Airlines across the globe are swapping out seats for cargo space, with many hauling high-value seafood products in place of passengers.
Belly capacity from passenger air fleets is not expected to return to pre-pandemic levels before 2022, according to a new Bloomberg report, but with passenger traffic down significantly and shipping rates up worldwide, airlines are shifting some of their planes to focus on air freight traffic primarily. A significant portion of the global air fleet is currently sitting parked in deserts, awaiting the return of normal traffic levels once the coronavirus crisis passes. But with hundreds of those jets parked in deserts waiting out the pandemic, there is less space in the bellies of passenger planes, and subsequently, prices for flying freight shot up. For example, the cost to ship via air freight from Hong Kong to the United States has skyrocketed almost 70 percent from early January, according to Bloomberg.

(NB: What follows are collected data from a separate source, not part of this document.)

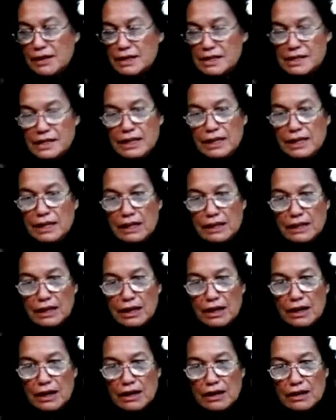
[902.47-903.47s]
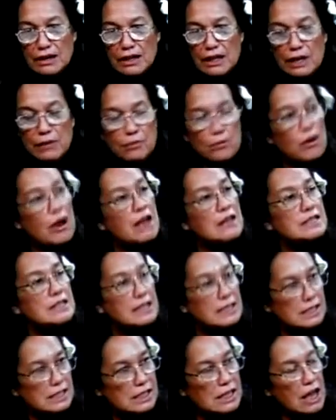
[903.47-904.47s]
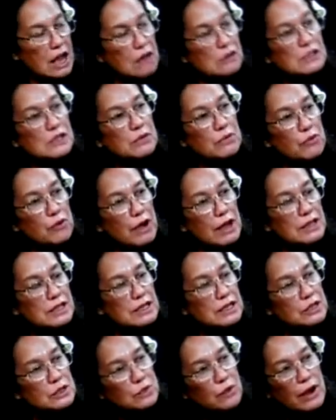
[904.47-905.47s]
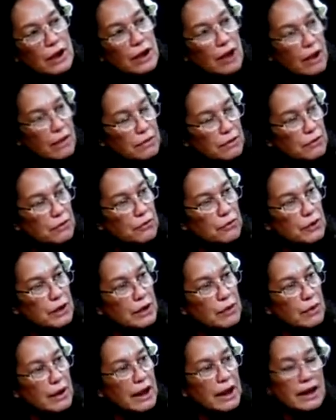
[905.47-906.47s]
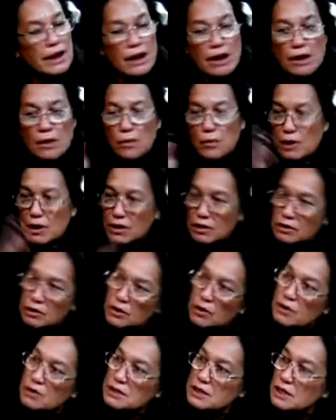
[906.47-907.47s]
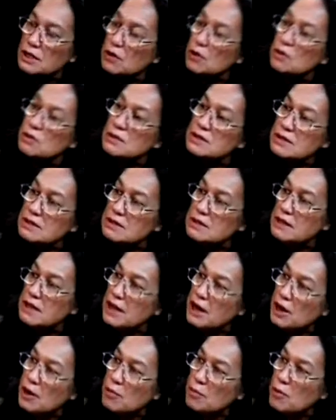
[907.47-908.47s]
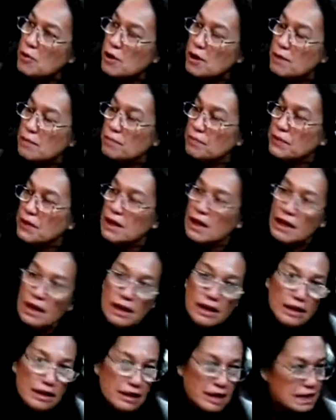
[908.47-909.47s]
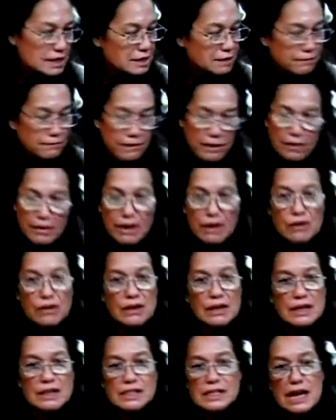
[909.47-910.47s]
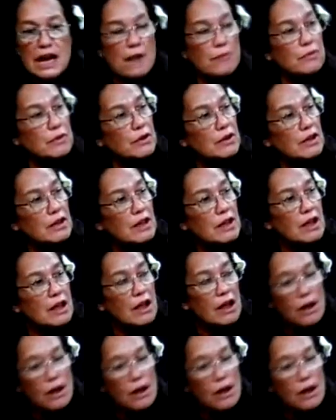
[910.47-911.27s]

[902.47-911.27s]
didn't see the projects, the housing projects right off the freeway, where it turns and goes into the airport, that's a very good example.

“Air freight is going to be a bright spot for carriers at least for this year because, while borders are closed, that doesn’t mean people aren’t buying,” Shinyoung Securities Analyst Um Kyung-a said. “That trend is likely to continue as cargo capacity remains limited.”
Seeing a rare source of potential revenue in a year of massive losses for the industry, a number of airlines have begun to convert some of their passenger fleet to cargo-only formats. Singapore Airlines Ltd., Korean Air Lines Co., and Asiana Airlines Inc. are among those removing seats from their planes to maximize their cargo-carrying capacity.

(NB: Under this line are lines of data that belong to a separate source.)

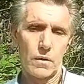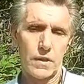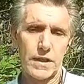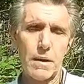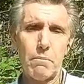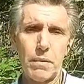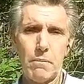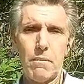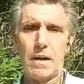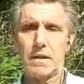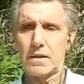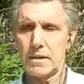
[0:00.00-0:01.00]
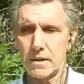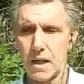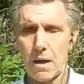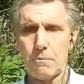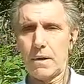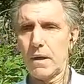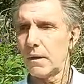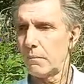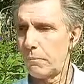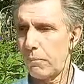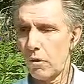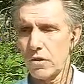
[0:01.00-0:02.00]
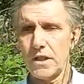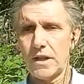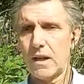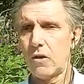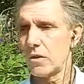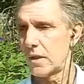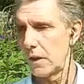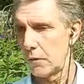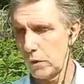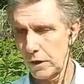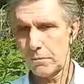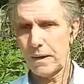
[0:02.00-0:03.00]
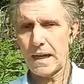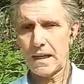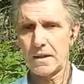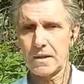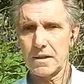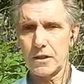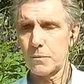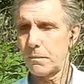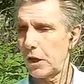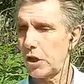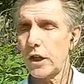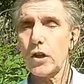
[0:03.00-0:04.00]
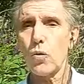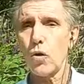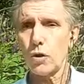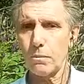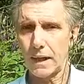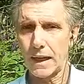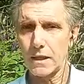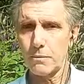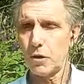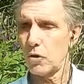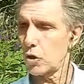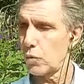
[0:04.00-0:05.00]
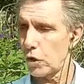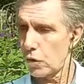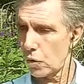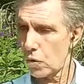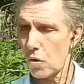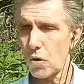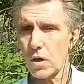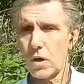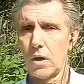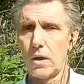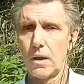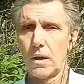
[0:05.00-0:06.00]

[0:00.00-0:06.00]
simply by stopping poisoning ourselves with the plants, especially cooked plants, because when you cook,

Other airlines are ramping up their cargo services, with Emirates, scaling up its cargo network to 115 destinations in July – up from fewer than 50 pre-coronavirus.
“We worked round the clock to use not only our freighter fleet, but also our passenger aircraft for cargo flights,” Emirates Divisional Senior Vice President of Cargo Nabil Sultan said.

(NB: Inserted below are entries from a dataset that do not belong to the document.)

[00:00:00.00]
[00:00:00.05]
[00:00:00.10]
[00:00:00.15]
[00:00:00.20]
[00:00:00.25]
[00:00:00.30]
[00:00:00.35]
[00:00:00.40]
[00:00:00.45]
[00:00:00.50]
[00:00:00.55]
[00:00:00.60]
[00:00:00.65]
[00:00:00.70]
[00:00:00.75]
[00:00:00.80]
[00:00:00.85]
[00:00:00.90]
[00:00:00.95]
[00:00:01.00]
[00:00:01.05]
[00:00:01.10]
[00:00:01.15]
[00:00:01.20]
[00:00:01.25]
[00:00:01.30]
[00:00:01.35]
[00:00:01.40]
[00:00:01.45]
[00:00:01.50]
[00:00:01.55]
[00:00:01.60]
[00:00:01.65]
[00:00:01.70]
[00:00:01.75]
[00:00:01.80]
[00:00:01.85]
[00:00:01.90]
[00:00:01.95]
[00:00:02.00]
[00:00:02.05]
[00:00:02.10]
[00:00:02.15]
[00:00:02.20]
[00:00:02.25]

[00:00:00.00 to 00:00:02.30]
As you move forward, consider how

Instead of passenger service creating cargo capacity, the situation has now been reversed, with cargo operations now creating openings for passenger routes. Lufthansa, United, and American Airlines both said cargo was the key element in reinstating routes it had previously eliminated on a temporary basis during the coronavirus crisis.
Several airlines are specifically depending on seafood cargo to bolster their bottom lines. Qantas Airways has found it profitable to fly “significant amounts” of fresh tuna to Japan and coral trout to Hong Kong from its base in Australia, according to Qantas Chief Customer Officer for Freight Nick McGlynn. Fiji Airways has also moved into carrying seafood, CEO Andre Viljoen said during a recent earnings presentation, and Indonesia’s PT Lion Mentari Airlines is delivering non-perishable food items, including canned seafood, across its network, the company’s managing director, Daniel Putut, said.
“Canned foods, things you’d normally buy on your grocery trip, are being air flown because this is a more efficient way to have them delivered across the country,” Putut said. “With passengers falling sharply, we have to find other revenue means.”
Qatar Airways Chief Cargo Officer Guillaume Halleux said the new situation will last for at least the next 12 months.
“The world is a village and air cargo is the main street,” Halleux said. “Airlines in general have become the lifeline for the world, and airlines with strong strategies and agility have been able to sustain themselves most easily.”